Report: States should spend more on repairing existing roads
State could spend less overall on transportation if they spent more of the money they allocated to it on repairing existing roads, a new report released Wednesday said.
The report, titled "Repair priorities: Transportation spending strategies to save taxpayer dollars and improve roads," says that states currently spend 43 percent of their total transportation money on repair, compared with 57 percent on new projects.
However, the report, which was sponsored by Washington, D.C.-based Smart Growth America and Taxpayers for Common Sense, also notes that new construction only accounts for 1 percent of state transportation projects.

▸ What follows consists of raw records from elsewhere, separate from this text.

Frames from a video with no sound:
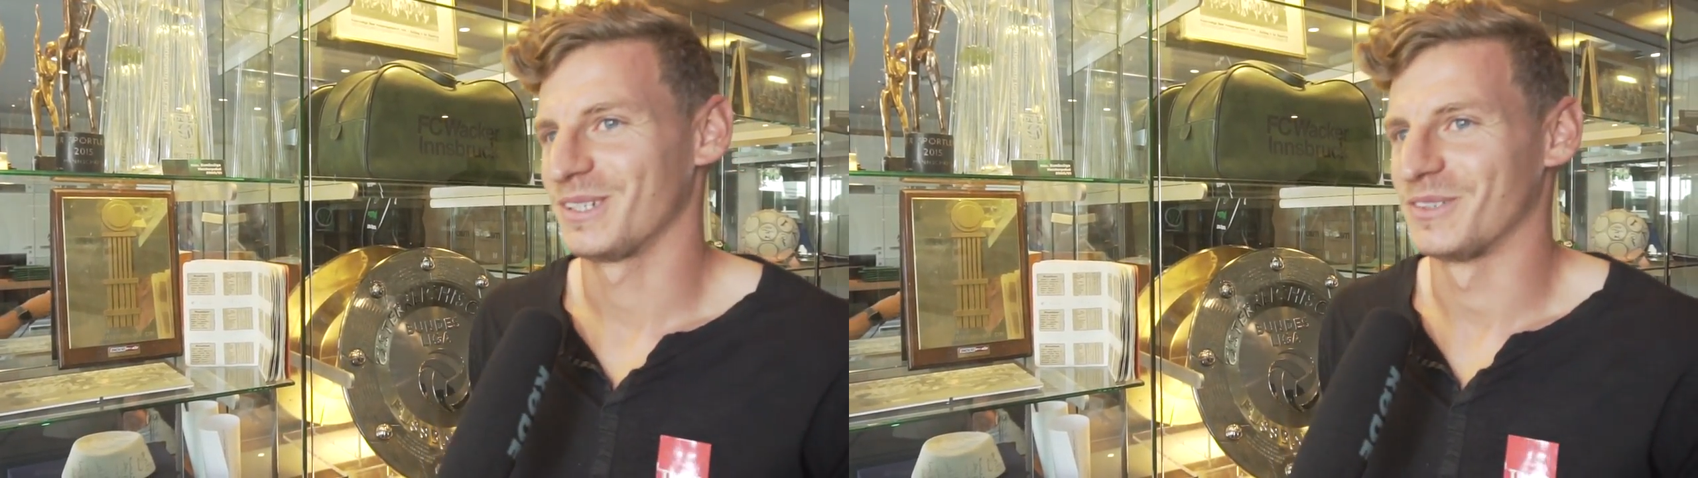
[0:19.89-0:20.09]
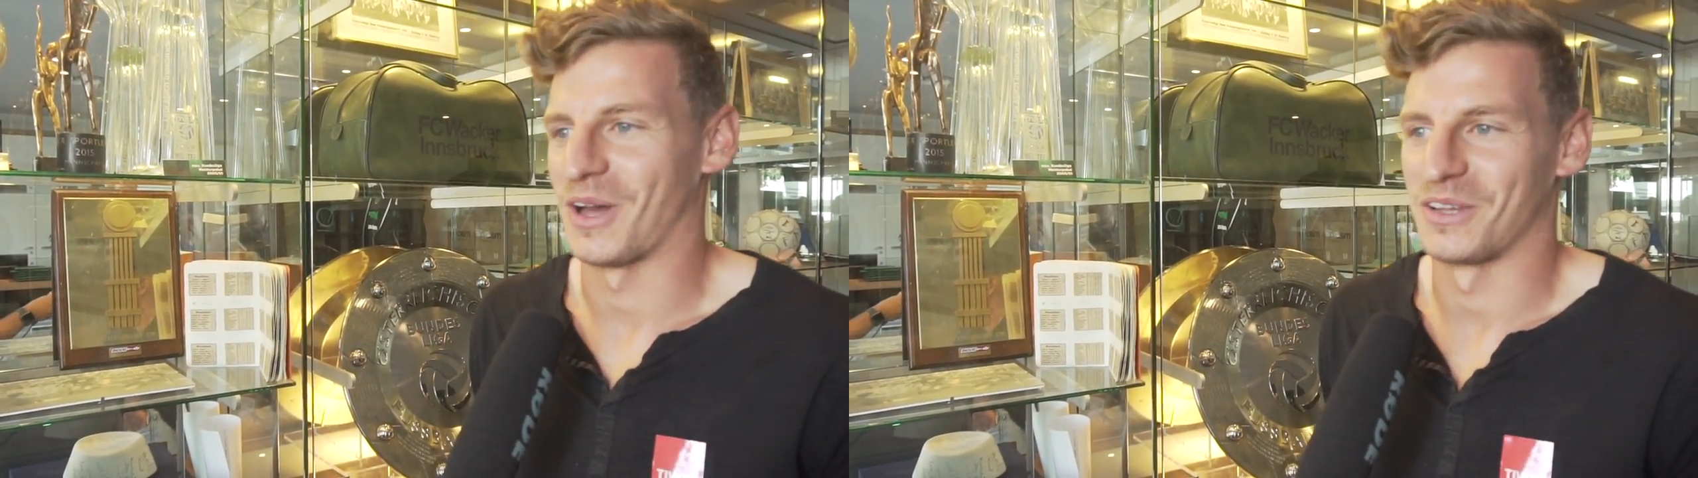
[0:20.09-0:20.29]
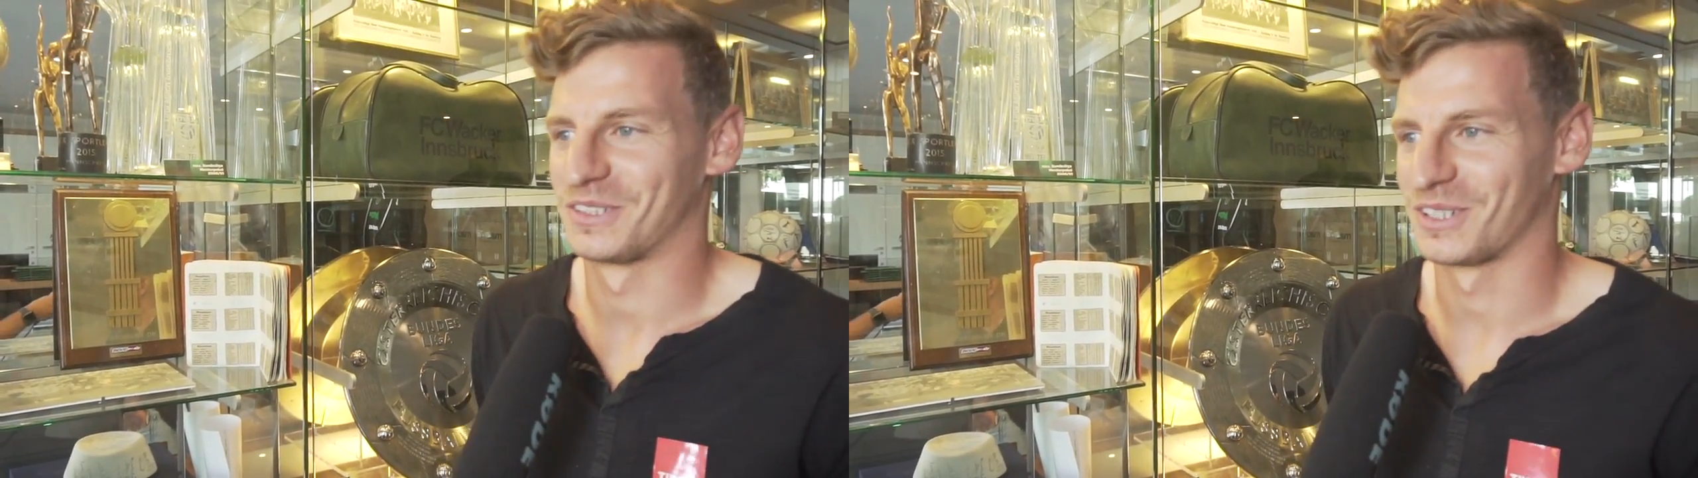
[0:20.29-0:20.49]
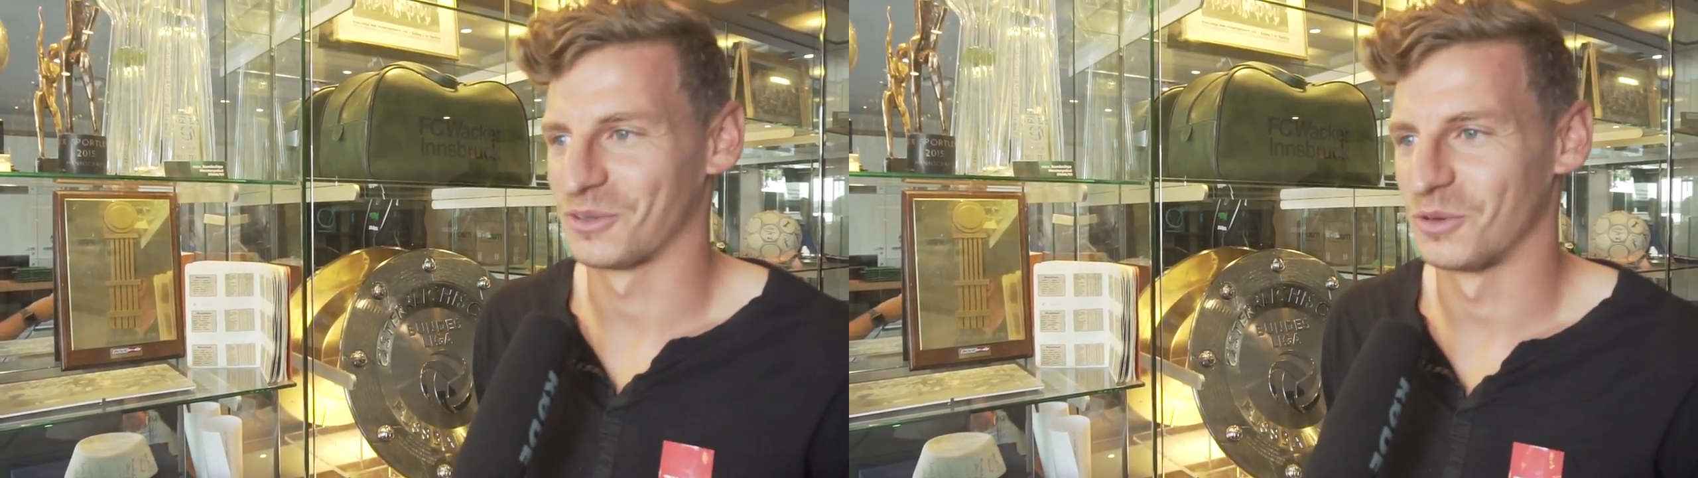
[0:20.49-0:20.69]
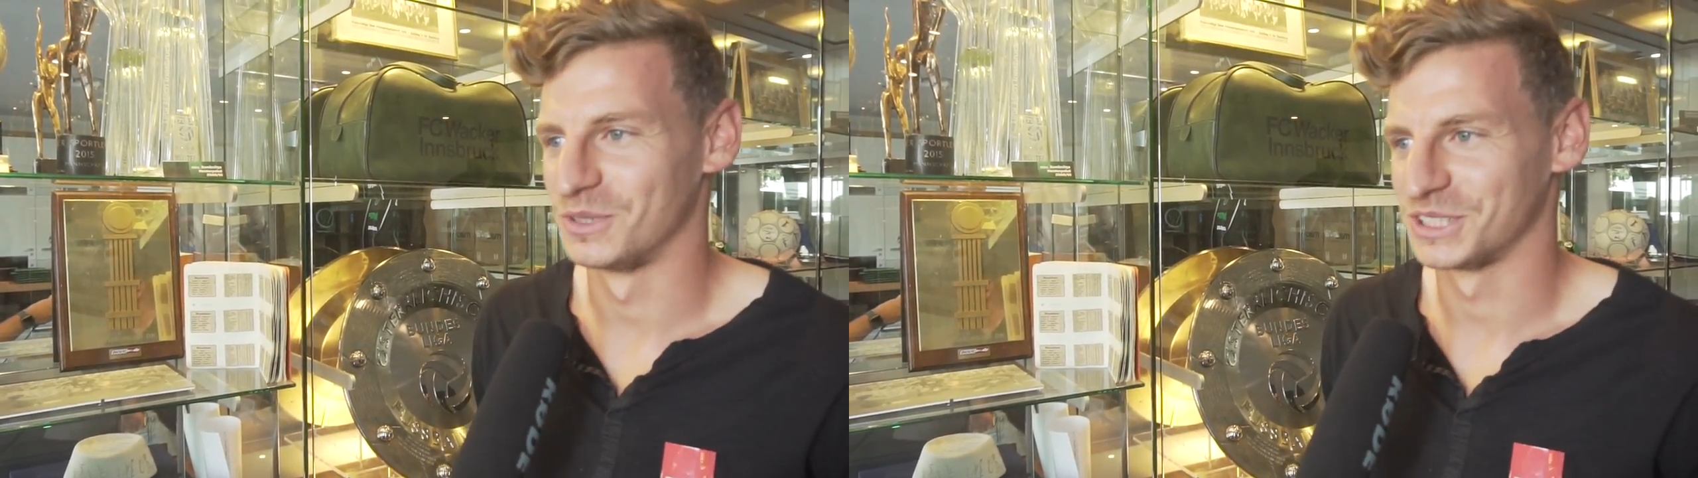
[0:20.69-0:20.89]
Nein, es ist kein
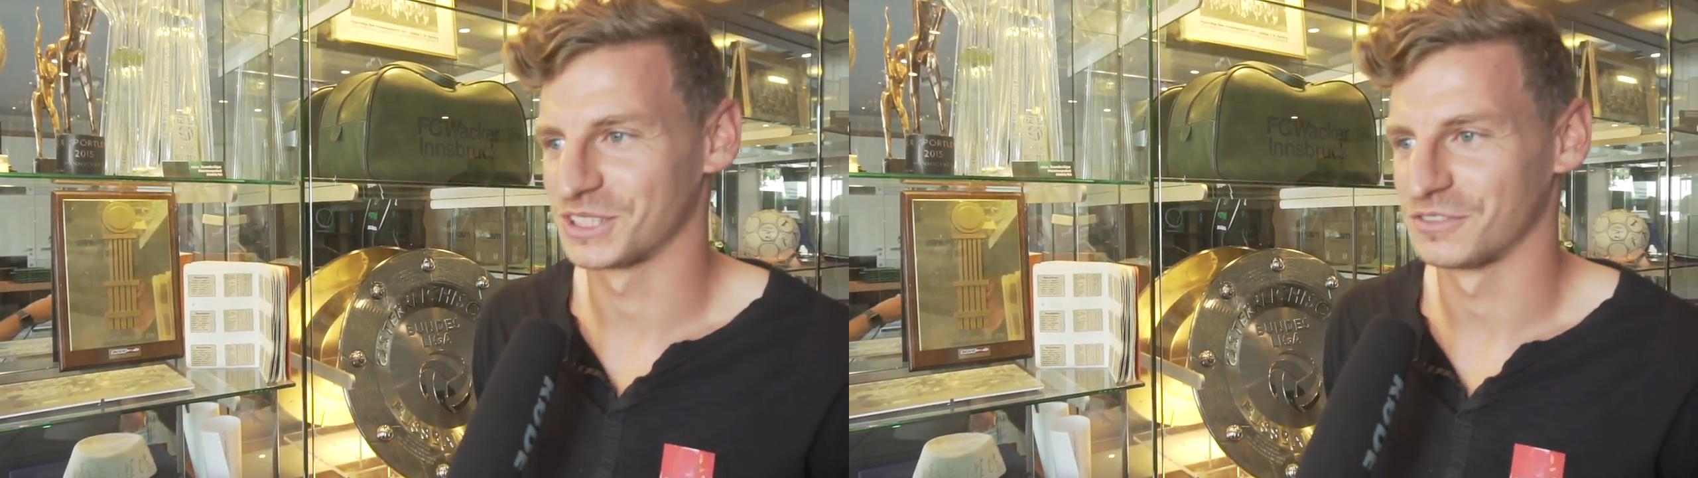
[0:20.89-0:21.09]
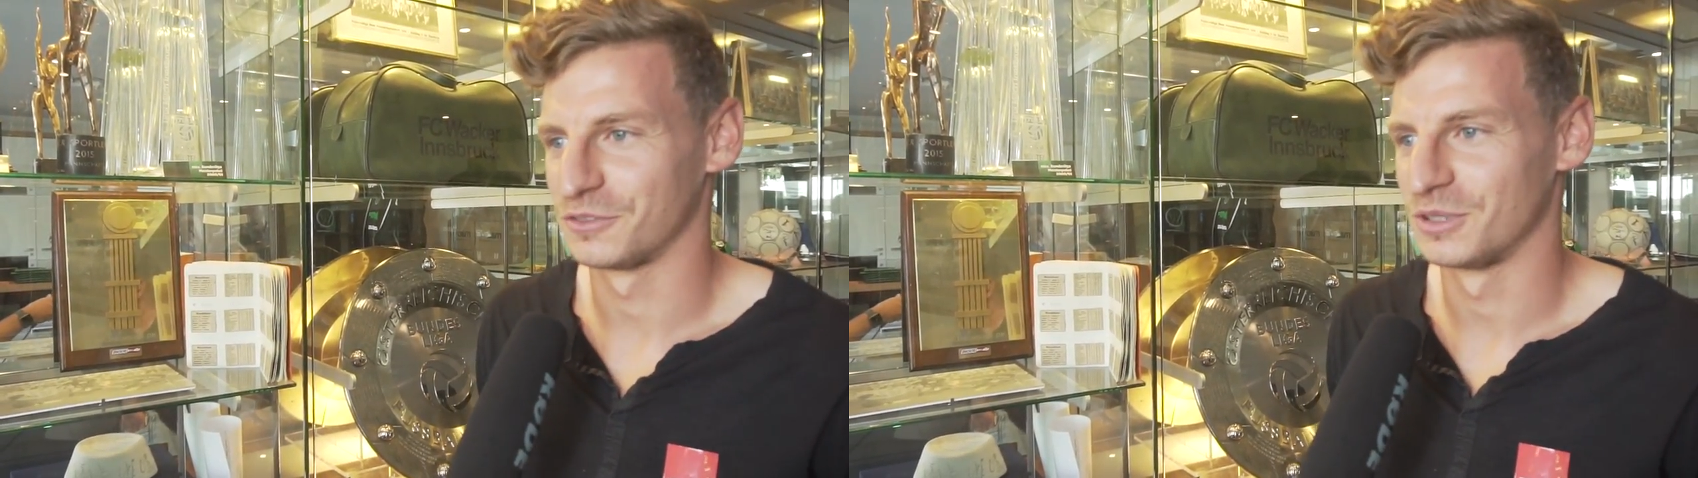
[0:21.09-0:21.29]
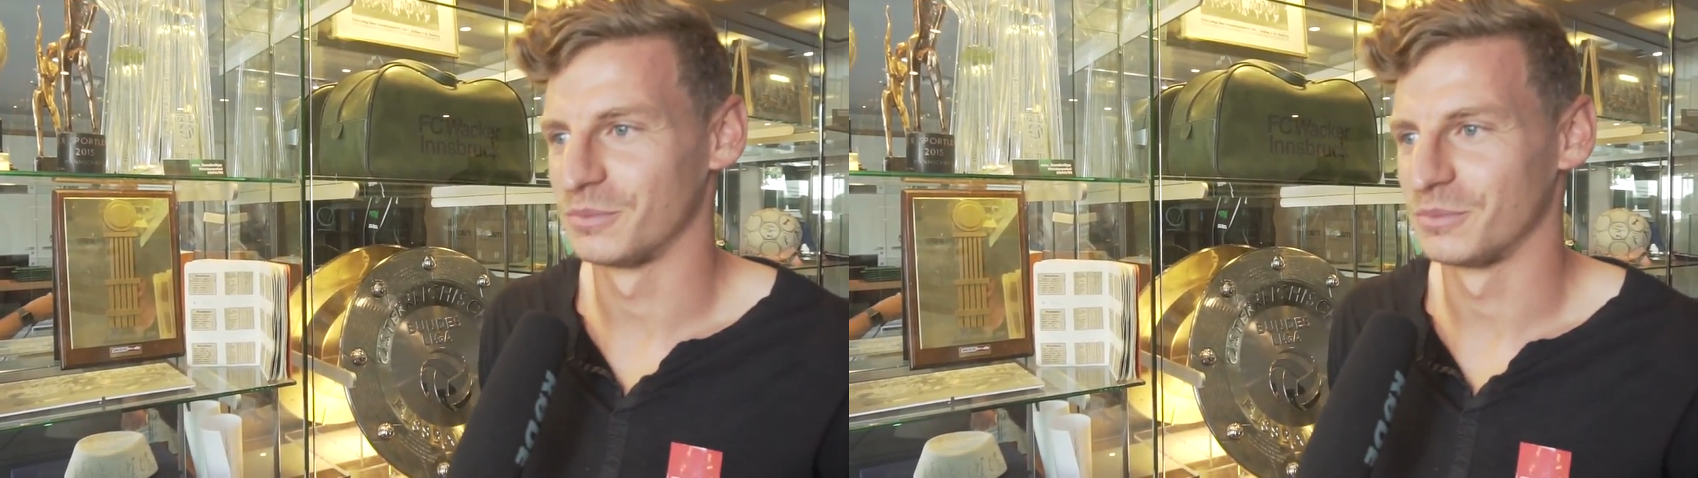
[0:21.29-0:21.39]
komisches Gefühl.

"Federal taxpayers have an enormous stake in seeing that our roads are kept in good condition,” Taxpayers for Common Sense policy analyst Erich Zimmermann said in a statement. “Billions of tax dollars were spent to build our highway system, and neglecting repair squanders that investment. Keeping our roads in good condition reduces taxpayers’ future liabilities.”
Smart Growth America's director of land use and transportation, Roger Millar, agreed.
“Spending too little on repair and allowing roads to fall apart exposes states and the federal government to huge financial liabilities,” Millar said. “Our findings show that in order to bring their roads into good condition and maintain them that way, states would collectively have to spend $43 billion every year for the next 20 years — more than they currently spend on all repair, preservation and new capacity combined. As this figure illustrates, state have drifted too far from regular preservation and repair and in so doing have created a deficit that is going to take decades to reverse.”
The report comes as Congress to begin debating a new Safe, Accountable, Flexible, Efficient Transportation Equity Act: A Legacy for Users, or SAFETEA-LU, transportation bill. Its penny-pinching message could play well with lawmakers who have already expressed concerns with President Obama's proposal to spend $556 billion over six years on the measure, which funds highways and public transportation.
Congress is putting the finishing touches on the first draft of the SAFETEA-LU bill, and House Transportation and Infrastructure Committee Chairman John Mica (R-Fla.) said there could be a draft as early as this week.